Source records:
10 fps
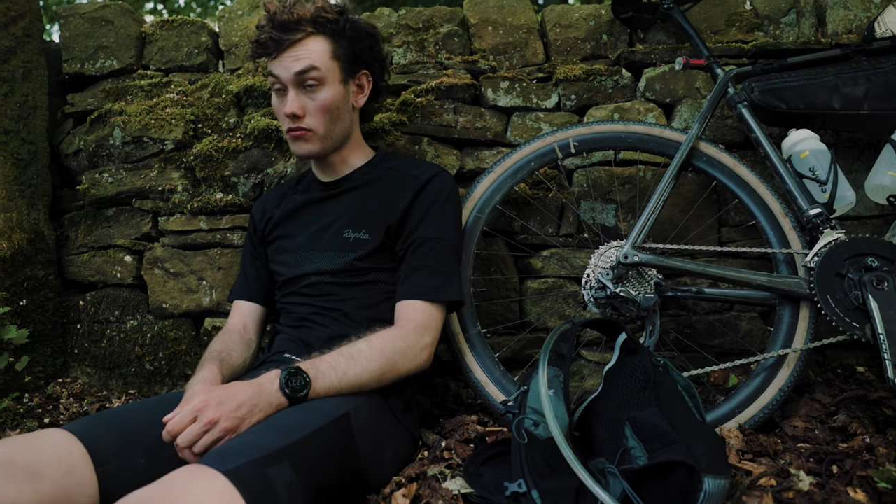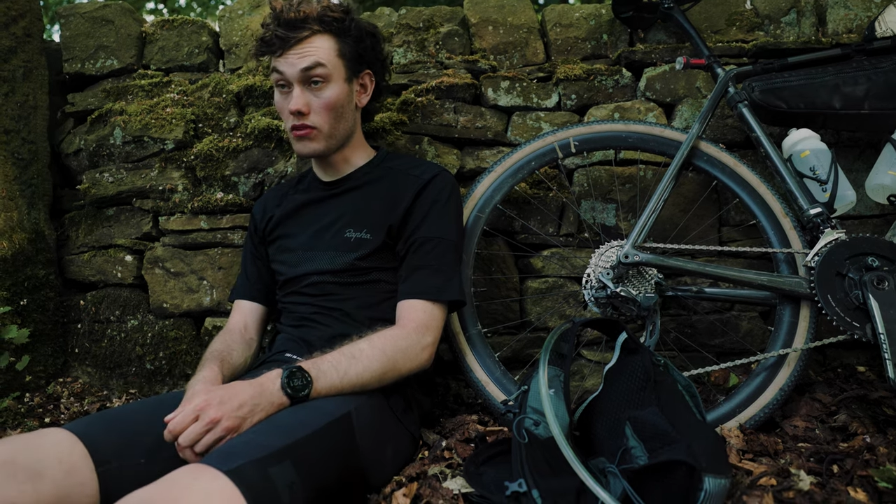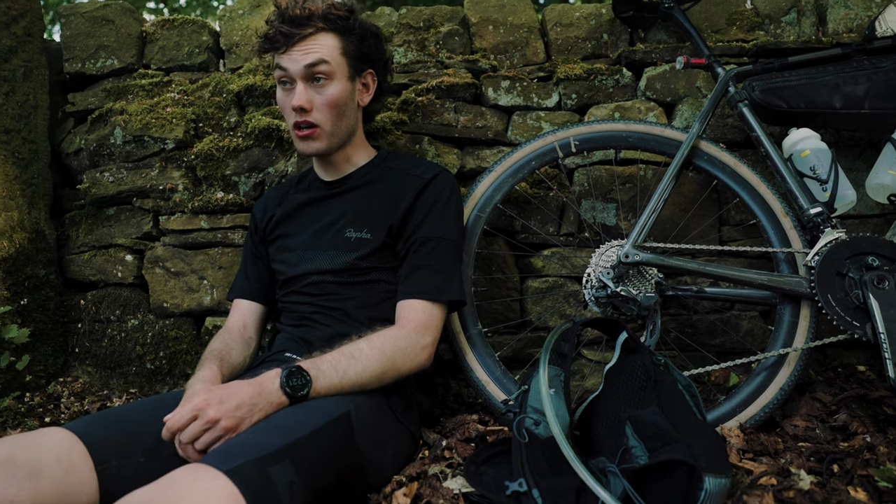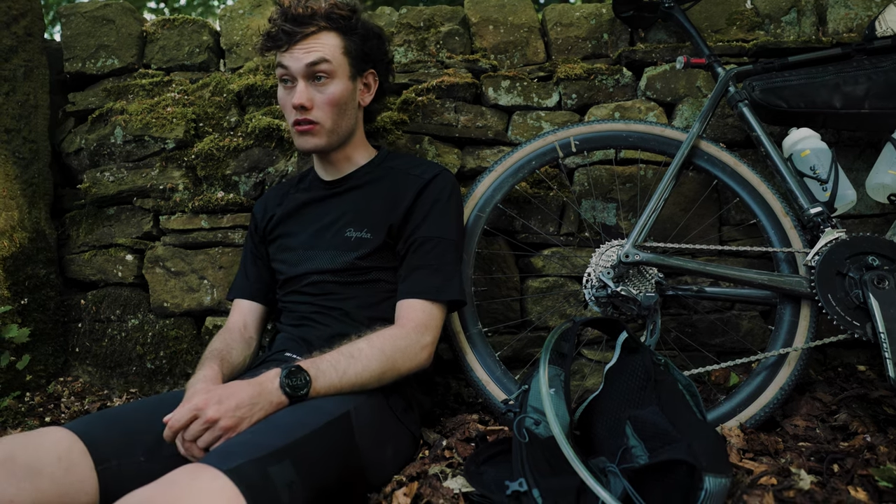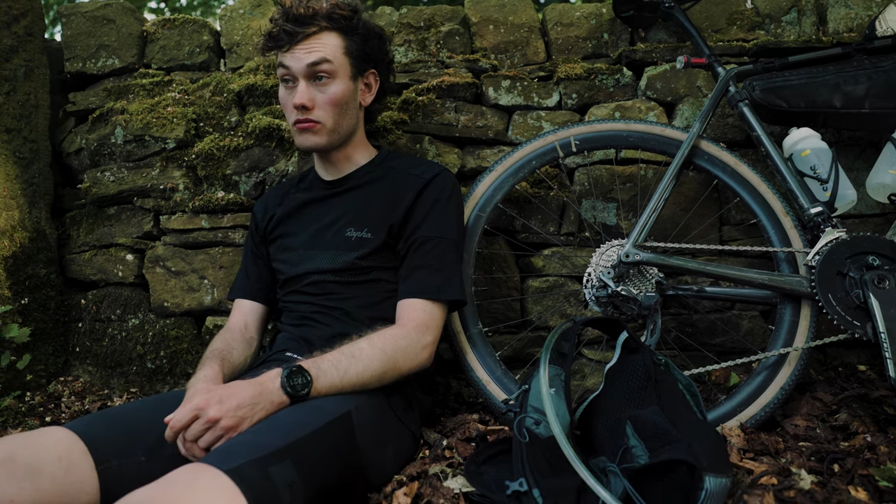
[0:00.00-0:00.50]

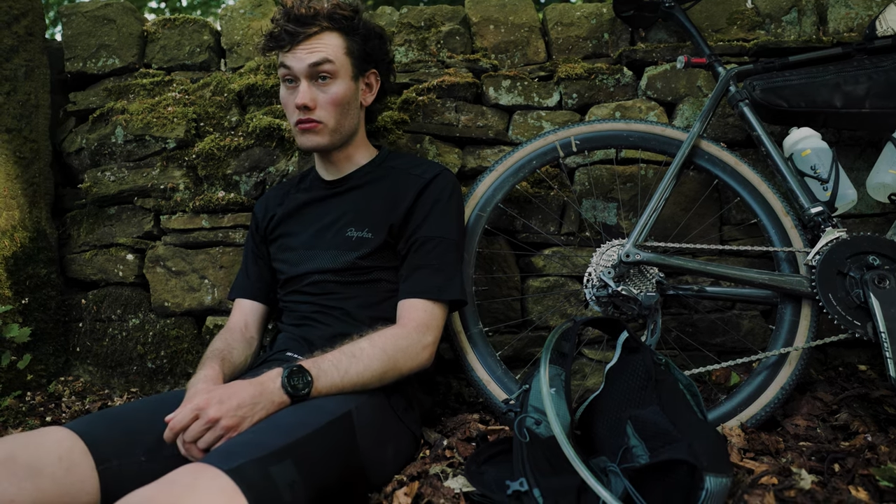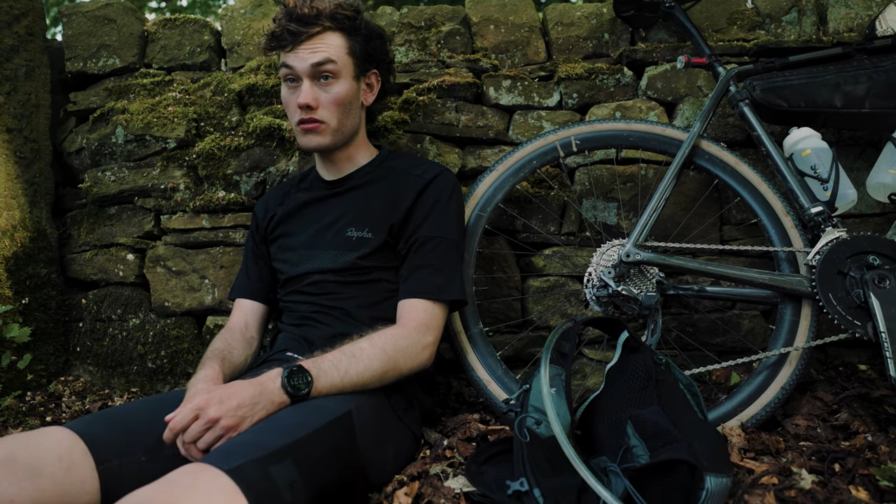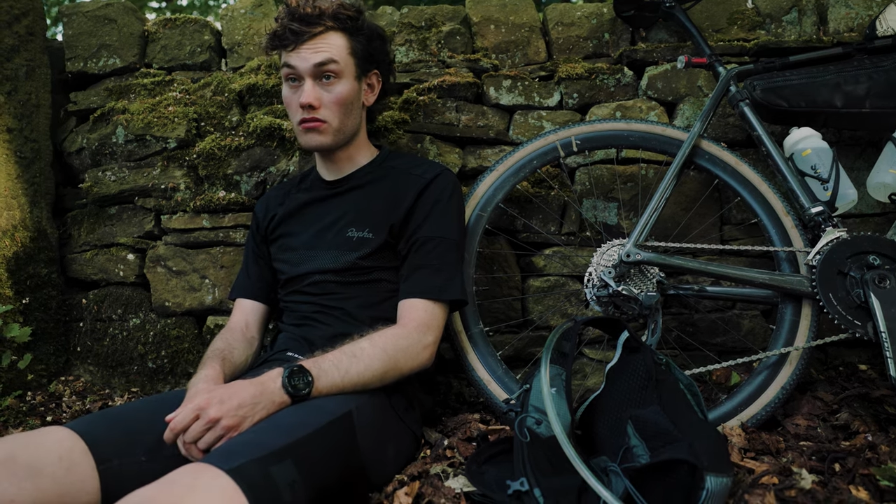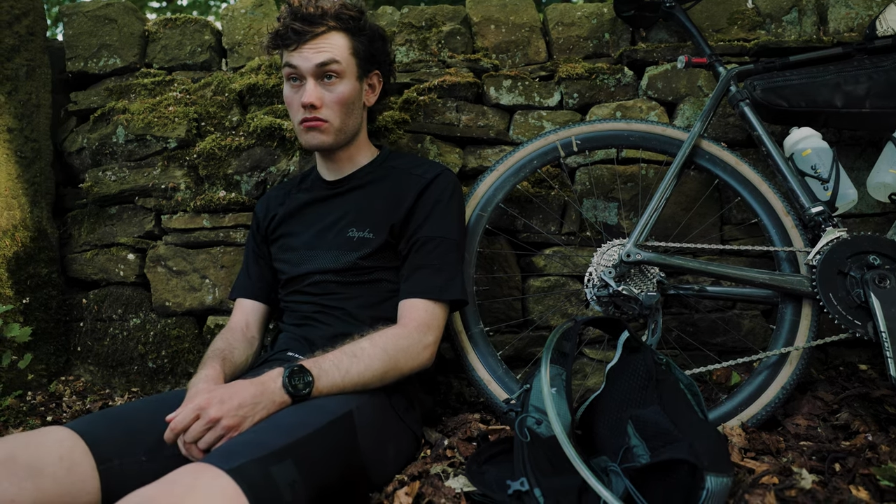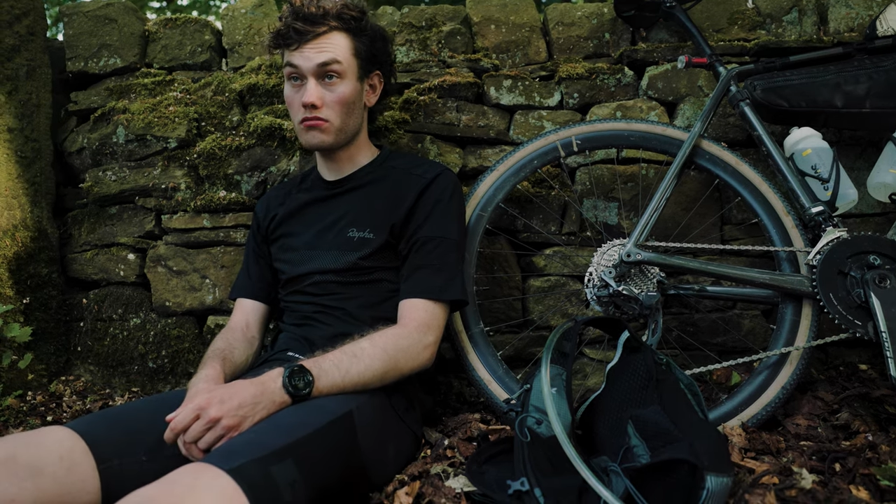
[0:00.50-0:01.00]
road,
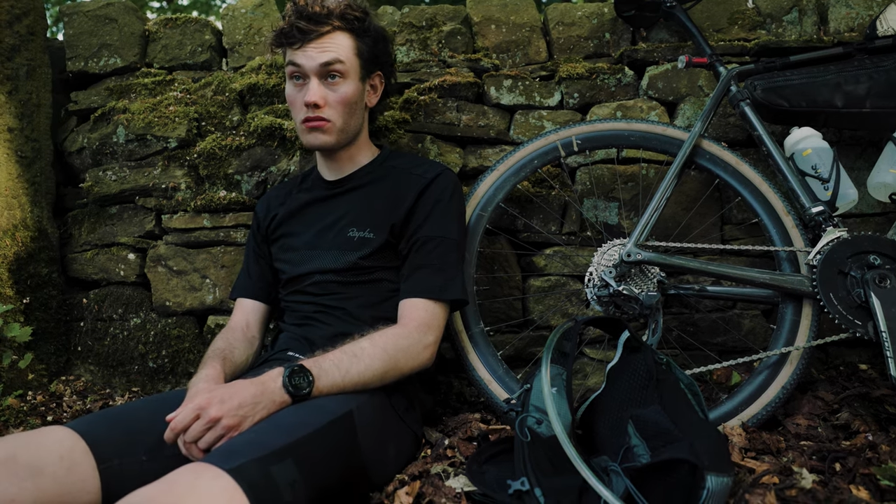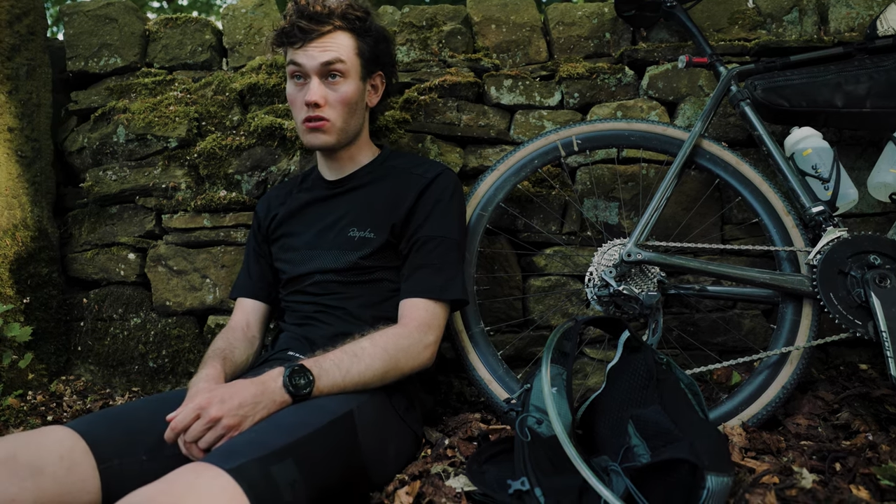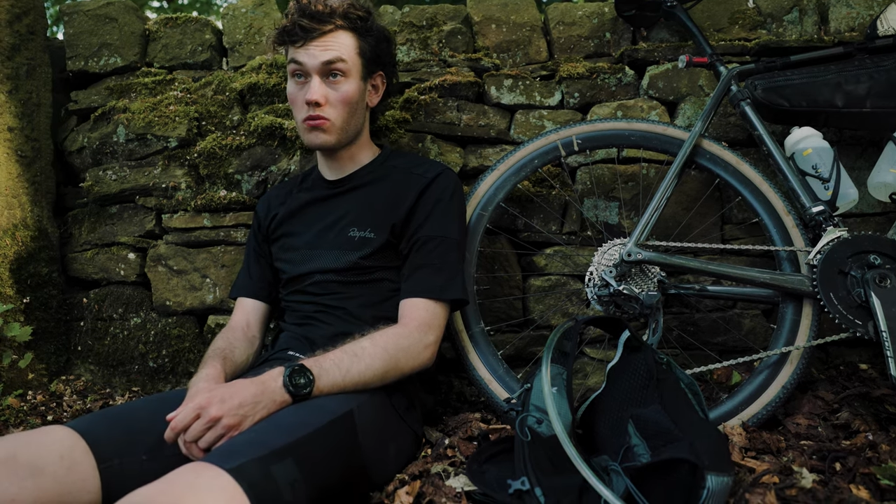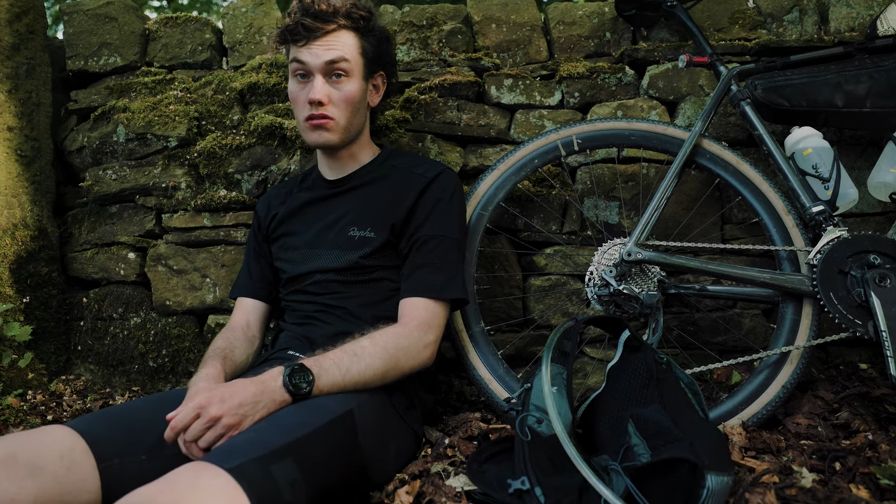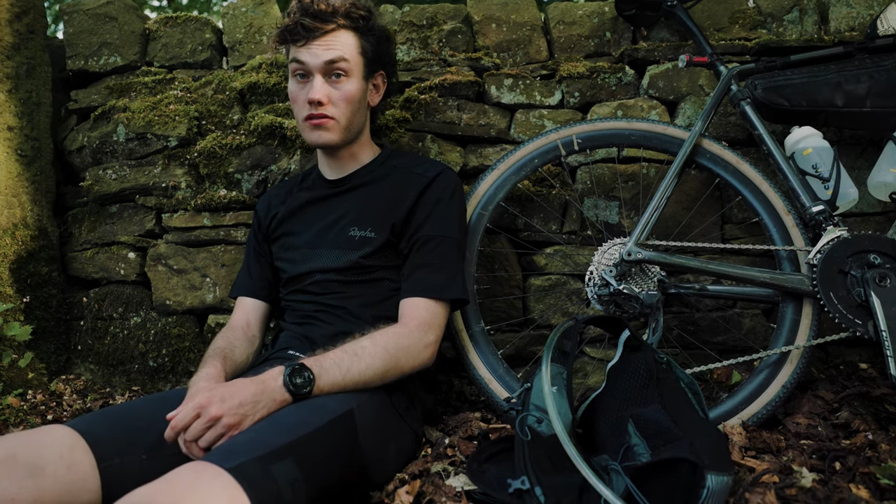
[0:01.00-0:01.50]

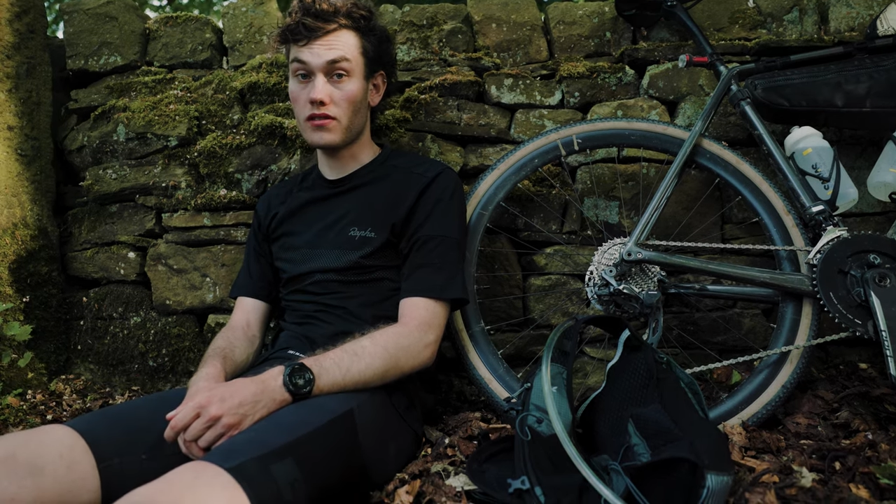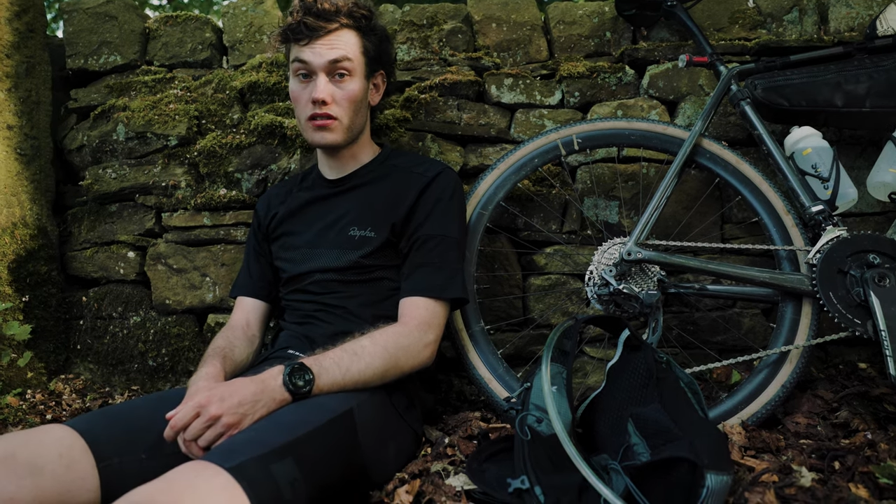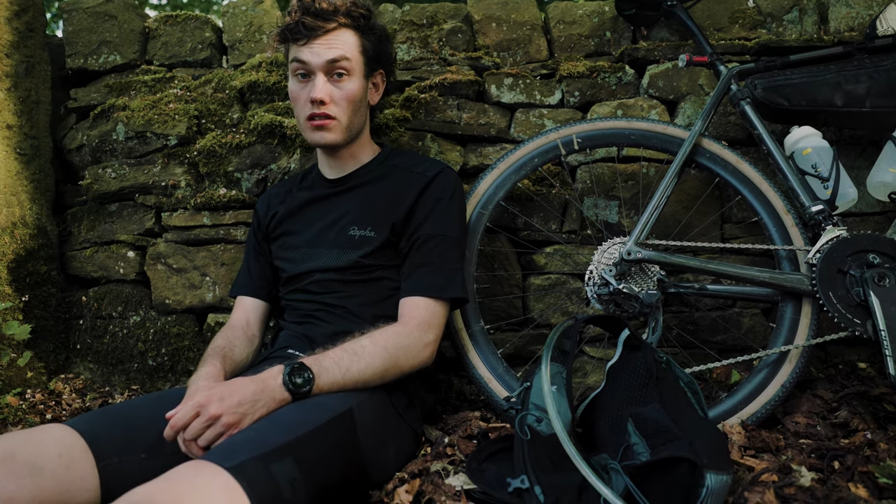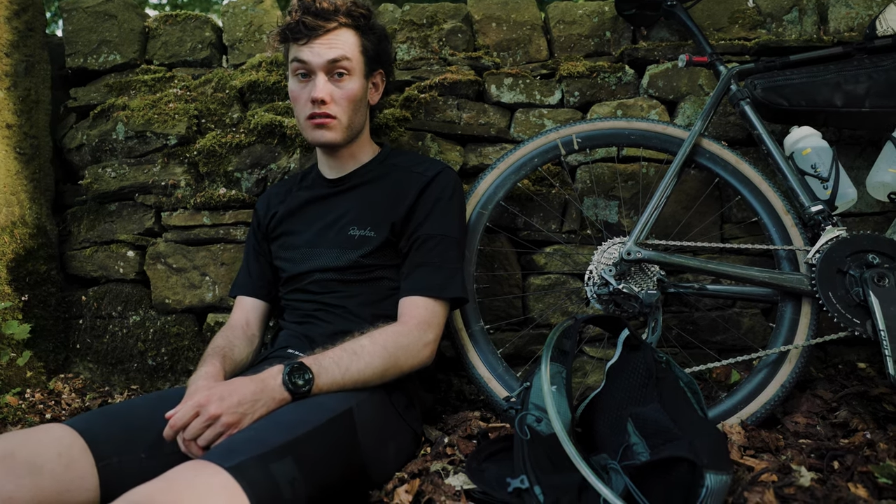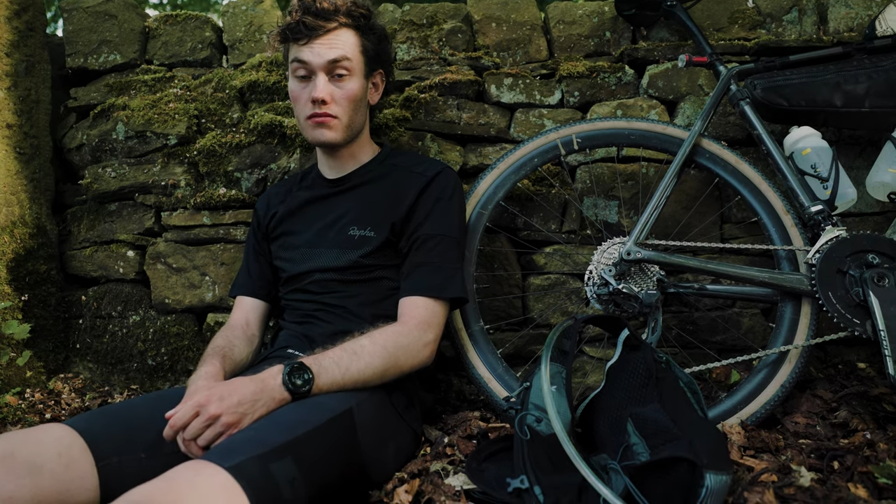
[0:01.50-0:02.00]
which was
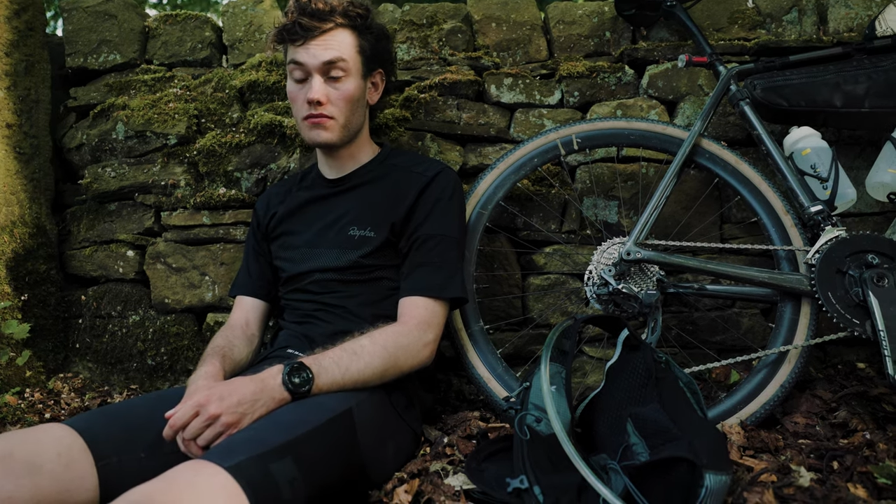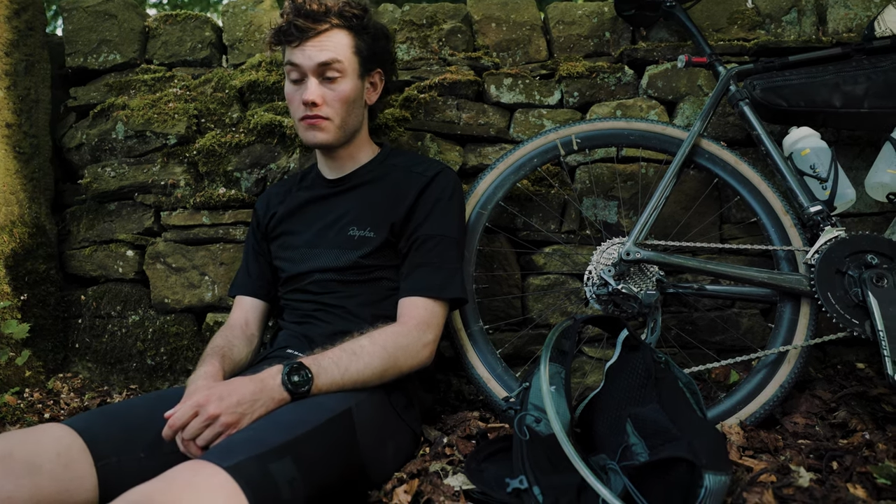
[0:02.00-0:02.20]
fine.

Task directions — Please copy out the entries above exactly as they appear, but skip their images.

Solution to this exercise —
10 fps
[0:00.00-0:00.50]

[0:00.50-0:01.00]
road,
[0:01.00-0:01.50]

[0:01.50-0:02.00]
which was
[0:02.00-0:02.20]
fine.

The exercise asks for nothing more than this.